Tuesday, August 21, 2012

Graphics Matter

After years of surveys regarding website content, one of the greatest barriers to "credibility" is your graphics.

Let's face it, cheesy graphics make you look cheesy regardless of how good your product or service is.

Even a talented entrepreneur such as Steve Jobs hired someone to do the Apple logo. His name was Rob Janoff. Although Jobs was a Beatles fan, he denied the relationship. He added the color to humanize the company and give the impression that the Macintosh could display color graphics. The bite was meant to symbolize data bytes.

As you can see, a lot of thought went into just the logo, and when the web emerged in the 1990s, Apple had to come up with graphics to go with it. Archive.com gives us an idea of how they handled it. Of course they axed the colors and went to the more modern and clean looking monochromatic logo that is in use today. You might enjoy the whole story on Edible Apple.

Your logo is just the beginning of your website graphics. You'll need to make the content look good by adding photos, as well as choosing fonts, colors and backgrounds. A good designer can knock this sort of thing out pretty quickly when you supply the artistic fodder of a great logo.

The credibility and marketing posture your graphics subliminally build, is often the silent impetus for website visitors to positively respond to your web content.

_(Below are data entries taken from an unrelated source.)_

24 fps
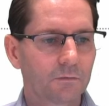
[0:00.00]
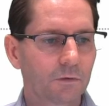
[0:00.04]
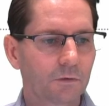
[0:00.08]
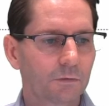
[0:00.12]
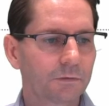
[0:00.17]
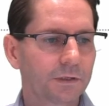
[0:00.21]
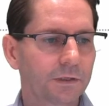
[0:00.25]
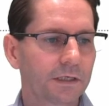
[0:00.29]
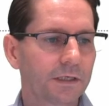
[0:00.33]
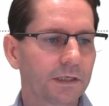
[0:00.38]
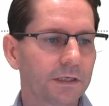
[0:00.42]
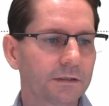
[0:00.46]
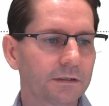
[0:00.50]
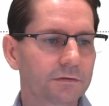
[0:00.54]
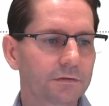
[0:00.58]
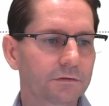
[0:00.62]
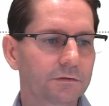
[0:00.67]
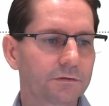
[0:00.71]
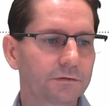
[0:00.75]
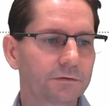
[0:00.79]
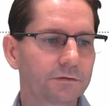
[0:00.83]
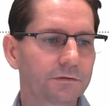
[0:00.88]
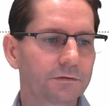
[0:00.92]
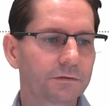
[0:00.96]
we need to
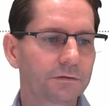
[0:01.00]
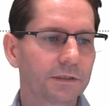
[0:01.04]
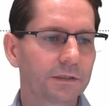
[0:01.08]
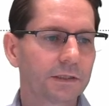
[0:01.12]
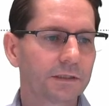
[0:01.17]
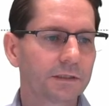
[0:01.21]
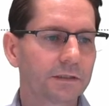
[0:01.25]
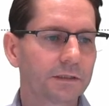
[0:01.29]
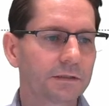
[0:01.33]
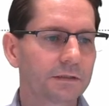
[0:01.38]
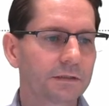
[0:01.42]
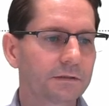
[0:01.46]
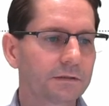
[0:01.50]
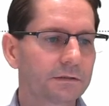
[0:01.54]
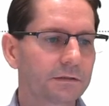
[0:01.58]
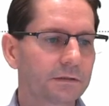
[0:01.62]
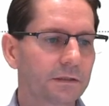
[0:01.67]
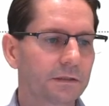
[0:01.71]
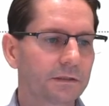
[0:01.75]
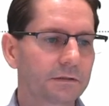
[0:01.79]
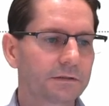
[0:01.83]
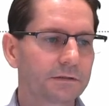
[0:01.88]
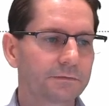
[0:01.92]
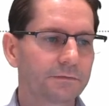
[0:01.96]
do is
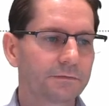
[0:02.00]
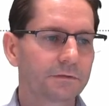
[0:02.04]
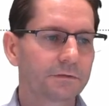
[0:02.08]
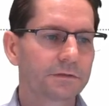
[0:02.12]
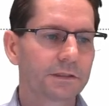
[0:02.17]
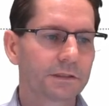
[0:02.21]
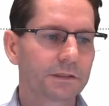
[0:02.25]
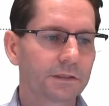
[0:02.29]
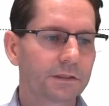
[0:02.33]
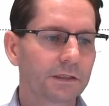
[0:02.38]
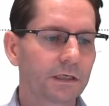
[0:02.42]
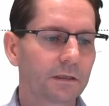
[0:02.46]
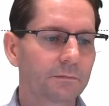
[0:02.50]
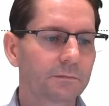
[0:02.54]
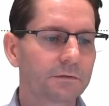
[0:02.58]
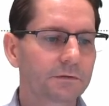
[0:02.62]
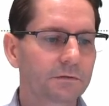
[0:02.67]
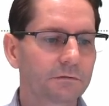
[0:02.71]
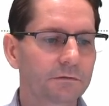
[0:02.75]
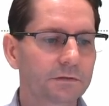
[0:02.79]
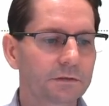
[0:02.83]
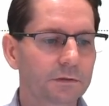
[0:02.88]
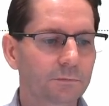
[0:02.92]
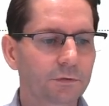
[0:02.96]
first set it up.
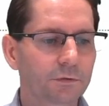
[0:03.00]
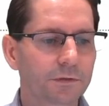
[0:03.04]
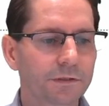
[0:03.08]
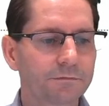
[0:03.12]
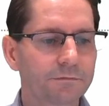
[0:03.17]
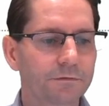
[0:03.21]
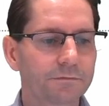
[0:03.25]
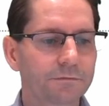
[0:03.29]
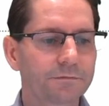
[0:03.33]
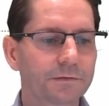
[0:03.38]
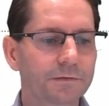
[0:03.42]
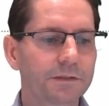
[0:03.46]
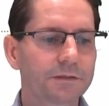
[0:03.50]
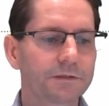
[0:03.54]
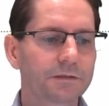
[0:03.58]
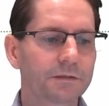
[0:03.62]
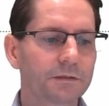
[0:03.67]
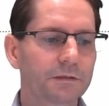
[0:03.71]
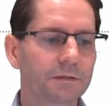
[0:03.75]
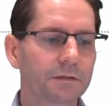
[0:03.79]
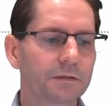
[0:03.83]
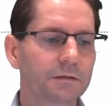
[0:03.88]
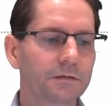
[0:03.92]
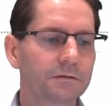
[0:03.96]
So it's a preview
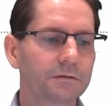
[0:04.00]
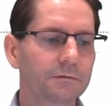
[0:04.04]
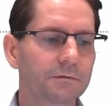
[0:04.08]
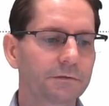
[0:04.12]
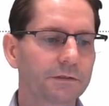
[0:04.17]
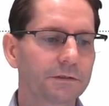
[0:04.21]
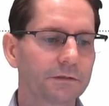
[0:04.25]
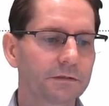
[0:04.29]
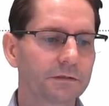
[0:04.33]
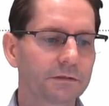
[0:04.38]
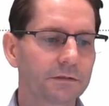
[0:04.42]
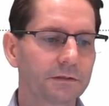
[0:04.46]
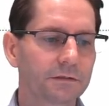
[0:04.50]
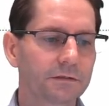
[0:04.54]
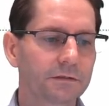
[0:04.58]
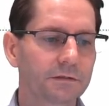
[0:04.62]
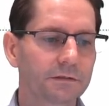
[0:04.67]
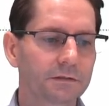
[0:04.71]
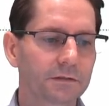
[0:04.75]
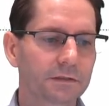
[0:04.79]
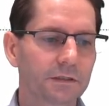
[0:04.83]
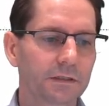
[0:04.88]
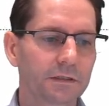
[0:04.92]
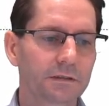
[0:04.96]
feature, so we just need to
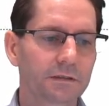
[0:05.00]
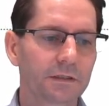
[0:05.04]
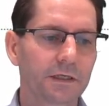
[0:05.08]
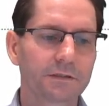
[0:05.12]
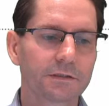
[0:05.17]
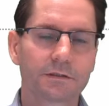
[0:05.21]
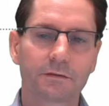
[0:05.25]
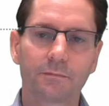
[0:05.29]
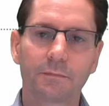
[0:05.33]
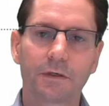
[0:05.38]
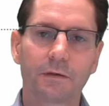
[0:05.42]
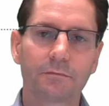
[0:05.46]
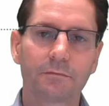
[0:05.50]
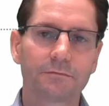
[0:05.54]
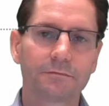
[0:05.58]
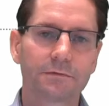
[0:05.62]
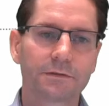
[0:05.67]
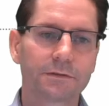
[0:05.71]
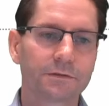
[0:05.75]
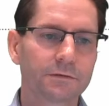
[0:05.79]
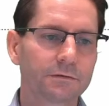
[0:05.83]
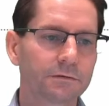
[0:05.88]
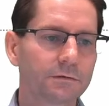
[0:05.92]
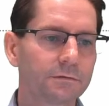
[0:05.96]
select Azure Map
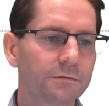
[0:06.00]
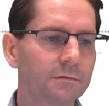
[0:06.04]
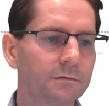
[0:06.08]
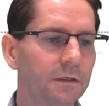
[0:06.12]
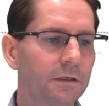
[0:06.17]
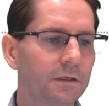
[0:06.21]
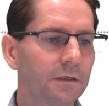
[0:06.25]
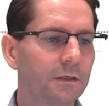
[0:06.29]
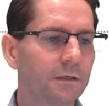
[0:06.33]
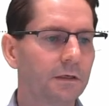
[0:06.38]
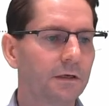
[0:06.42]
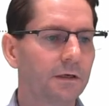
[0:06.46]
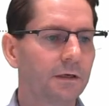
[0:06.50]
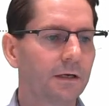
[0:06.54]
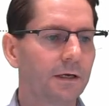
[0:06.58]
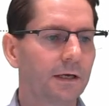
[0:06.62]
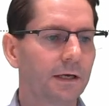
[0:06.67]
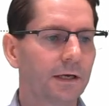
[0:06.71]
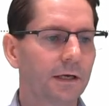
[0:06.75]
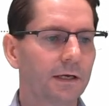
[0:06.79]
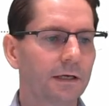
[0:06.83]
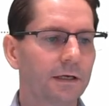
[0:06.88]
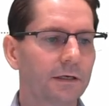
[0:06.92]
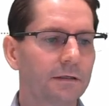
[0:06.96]
Visual,
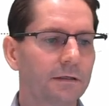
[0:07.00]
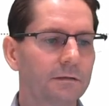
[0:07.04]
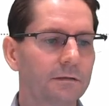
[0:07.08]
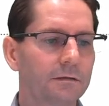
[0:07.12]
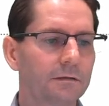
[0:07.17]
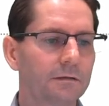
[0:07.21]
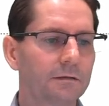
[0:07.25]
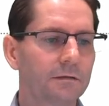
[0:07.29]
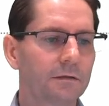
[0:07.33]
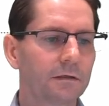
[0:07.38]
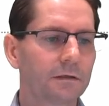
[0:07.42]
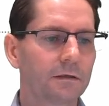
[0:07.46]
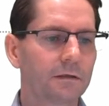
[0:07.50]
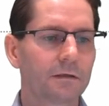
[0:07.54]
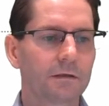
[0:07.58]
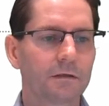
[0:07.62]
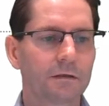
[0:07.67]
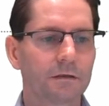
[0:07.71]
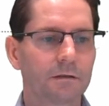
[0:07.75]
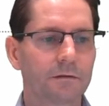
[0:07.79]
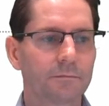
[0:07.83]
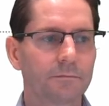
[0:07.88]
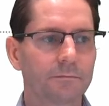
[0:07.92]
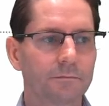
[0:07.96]
and
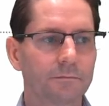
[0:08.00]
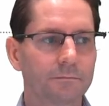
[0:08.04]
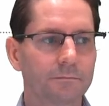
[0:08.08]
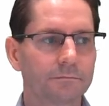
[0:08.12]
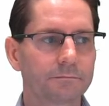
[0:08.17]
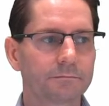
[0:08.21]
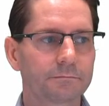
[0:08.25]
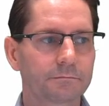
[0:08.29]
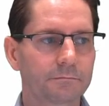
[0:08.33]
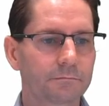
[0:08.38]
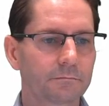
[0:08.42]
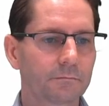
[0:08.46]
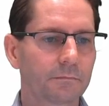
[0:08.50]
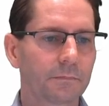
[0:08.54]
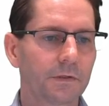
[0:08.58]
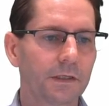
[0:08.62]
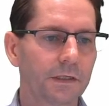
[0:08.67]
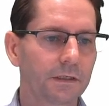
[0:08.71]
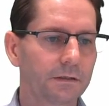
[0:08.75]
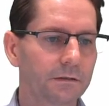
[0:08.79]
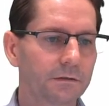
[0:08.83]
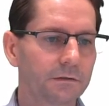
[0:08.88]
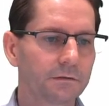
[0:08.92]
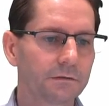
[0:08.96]

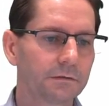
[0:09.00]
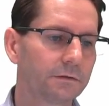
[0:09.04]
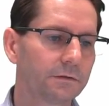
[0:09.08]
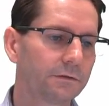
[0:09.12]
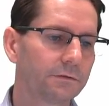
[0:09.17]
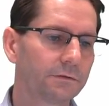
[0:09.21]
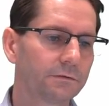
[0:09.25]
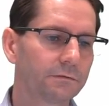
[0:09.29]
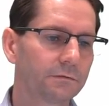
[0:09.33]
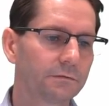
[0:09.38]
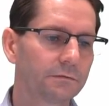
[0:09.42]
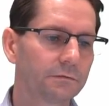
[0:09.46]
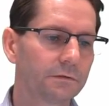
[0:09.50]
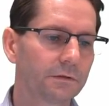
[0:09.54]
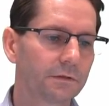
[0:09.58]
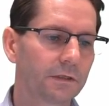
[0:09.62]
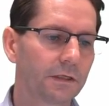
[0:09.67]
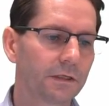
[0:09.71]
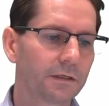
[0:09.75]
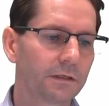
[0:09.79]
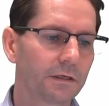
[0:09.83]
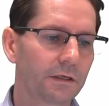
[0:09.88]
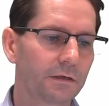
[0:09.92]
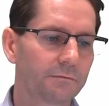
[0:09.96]
then you'll
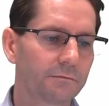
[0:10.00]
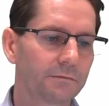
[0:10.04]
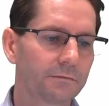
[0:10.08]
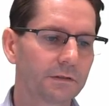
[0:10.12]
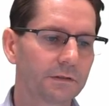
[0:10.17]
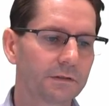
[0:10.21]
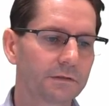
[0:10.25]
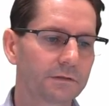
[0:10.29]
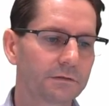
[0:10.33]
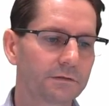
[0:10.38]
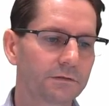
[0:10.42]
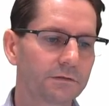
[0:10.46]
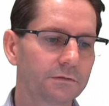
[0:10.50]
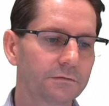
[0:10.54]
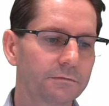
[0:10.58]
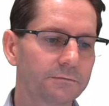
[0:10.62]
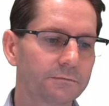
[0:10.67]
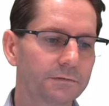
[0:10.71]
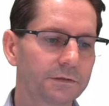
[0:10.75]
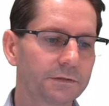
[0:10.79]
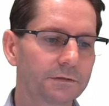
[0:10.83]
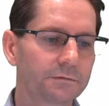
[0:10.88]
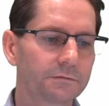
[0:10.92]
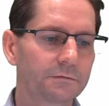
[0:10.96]
then have this new
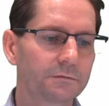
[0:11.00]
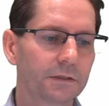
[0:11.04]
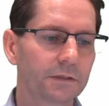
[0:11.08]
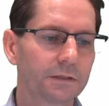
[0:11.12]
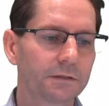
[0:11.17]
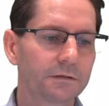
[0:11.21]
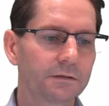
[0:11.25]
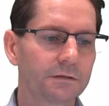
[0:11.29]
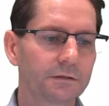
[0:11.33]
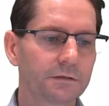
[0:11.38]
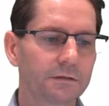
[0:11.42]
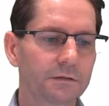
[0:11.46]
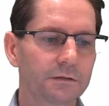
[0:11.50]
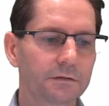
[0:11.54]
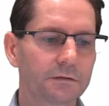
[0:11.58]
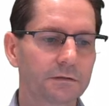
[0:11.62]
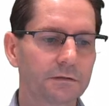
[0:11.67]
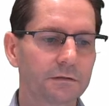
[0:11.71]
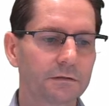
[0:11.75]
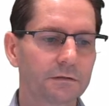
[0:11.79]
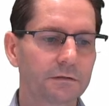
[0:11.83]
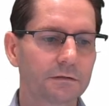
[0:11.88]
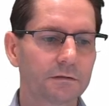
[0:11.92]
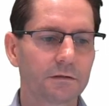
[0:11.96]
visual that you
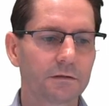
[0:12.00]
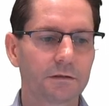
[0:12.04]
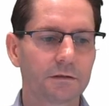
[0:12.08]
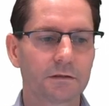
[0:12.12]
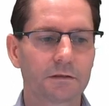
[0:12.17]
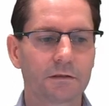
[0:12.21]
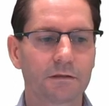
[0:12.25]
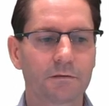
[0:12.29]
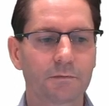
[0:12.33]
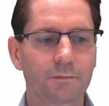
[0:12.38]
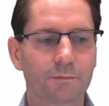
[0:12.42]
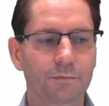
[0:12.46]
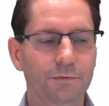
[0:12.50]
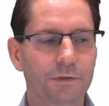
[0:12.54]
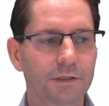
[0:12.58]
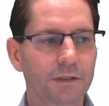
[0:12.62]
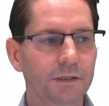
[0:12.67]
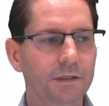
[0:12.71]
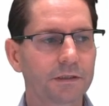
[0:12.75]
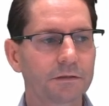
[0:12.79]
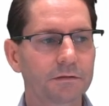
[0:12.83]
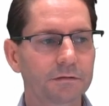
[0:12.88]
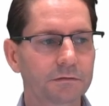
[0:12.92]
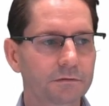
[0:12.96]
can bring
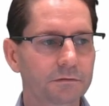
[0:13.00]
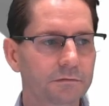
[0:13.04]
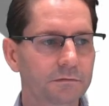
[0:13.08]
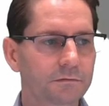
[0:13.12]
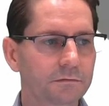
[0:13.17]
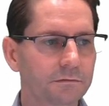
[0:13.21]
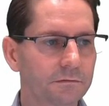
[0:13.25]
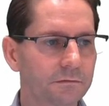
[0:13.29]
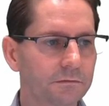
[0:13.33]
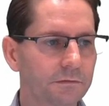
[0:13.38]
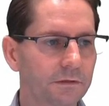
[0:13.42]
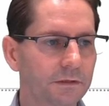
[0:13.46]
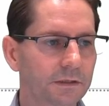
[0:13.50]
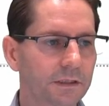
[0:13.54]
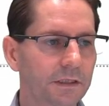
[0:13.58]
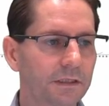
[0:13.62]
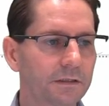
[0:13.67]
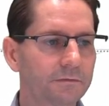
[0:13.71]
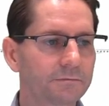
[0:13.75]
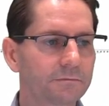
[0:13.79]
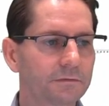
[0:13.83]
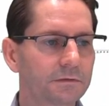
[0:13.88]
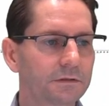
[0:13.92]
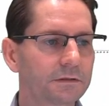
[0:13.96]
into the
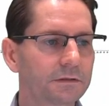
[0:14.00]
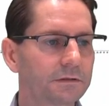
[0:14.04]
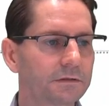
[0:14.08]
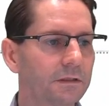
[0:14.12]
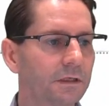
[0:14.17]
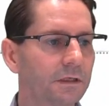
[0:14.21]
canvas.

Tell us, do you love your website graphics?

Monday, August 13, 2012

Having a Social Media Strategy

Social media is certainly a way to get website traffic as well as communicate with your clients and customers. However; there are some lessons we should have learned by now: The most important is this: every web site on the Internet does not produce revenue, and some probably won't. On the other hand, everyone with a Facebook page or a Twitter account is not going to drive the masses to a web site without a compelling reason.

The Internet is information first!

Unless you are offering something engaging, you may as well enjoy your friends on Facebook and spend your time and effort other places. The caveat to that is popular products such as the iPad and Android phone. There is a lot of buzz around that, so letting folks know about features and upgrades is pretty much all that needs to be done.

Whatever your product or service, you need to find interesting facts, expertise or other information to pass along to customers and clients. That is what I am doing with this blog; passing on a little information related to my services.

The social media game needs consistency from you, or it will fail. You need to start with a simple strategy to see how your potential market will respond. Here is what I suggest as a minimum level of participation:

-Make a calendar and for your media contributions in advance. Be sure that you can meet your deadlines. Blog readers who expect a blog on Monday, don't want to wait until Tuesday.
-Write a minimum of a 200 word blog once a week. Two to three a week is a better number. This is the base "information" of your social media marketing.
-Connect Twitter to Facebook (or vice versa) so you only have to post once a day and it ends up on both. Usually let people know about your blog posts, ask an engaging questions Facebook, or provide a motivational quote related to your business (from the blog or industry guru) on Twitter. You can connect the blog to Facebook and Twitter so those new posts will automatically post.
-YouTube is a good place to do a "how to" video. It could easily be the same content from the blog, but in video form. I could read this video and ad some video enhancements.
- Email campaigns keep the whole thing in motion by recapping what you are doing in the other places. I would highlight a service once every two weeks along with some bullets about the things that are happening on the blog. You can have overlapping content.

Remember every post, blog or email needs an action item for your audience!

Good luck!

Friday, August 10, 2012

Social Media Success

It seems every few years there is a new web success. I have been around since Yahoo! was the top search engine, IRC was how people chatted online. Then came a storm of popular websites and online activities. It's not always the first in that wins the success game. Spry Mosaic gave way to Netscape and then IE, ICQ lost to AIM, eBay stood alone as did Amazon - and finally MySpace was virtually absorbed Facebook.

With Facebook's recent IPO and subsequent losses, who knows what the next Internet fad will be for sure?

What I do know is that the trends are already giving us a glimpse of the future. Facebook's switch to a Twitter like feed is a clue. For the social media junkies, they seem to enjoy some semblance of reality over complete fiction. That is why I believe Facebook beat out the more anonymous MySpace. It does seem to me now, a quippy status on Twitter is still very popular. My money is on Twitter for win. Of course all the site will need to deliver advertising revenue on a mobile app!

As an engineer, I am always looking to get in on the ground floor of the next fad. As a developer, I have had lots of clients come to me with the next great idea. Unfortunately for most of them, it did not have enough appeal or funding to make it happen. The good news, is that web sales for products, services and advertising are growing every day!

Do you have a good idea you'd like to pursue? I'd like to hear about it.


Wednesday, August 8, 2012

New Website

After 18 years in the web business, I decided that maybe I should write about a few things that I know.

Some time soon, I will be posting about web geek sort of stuff.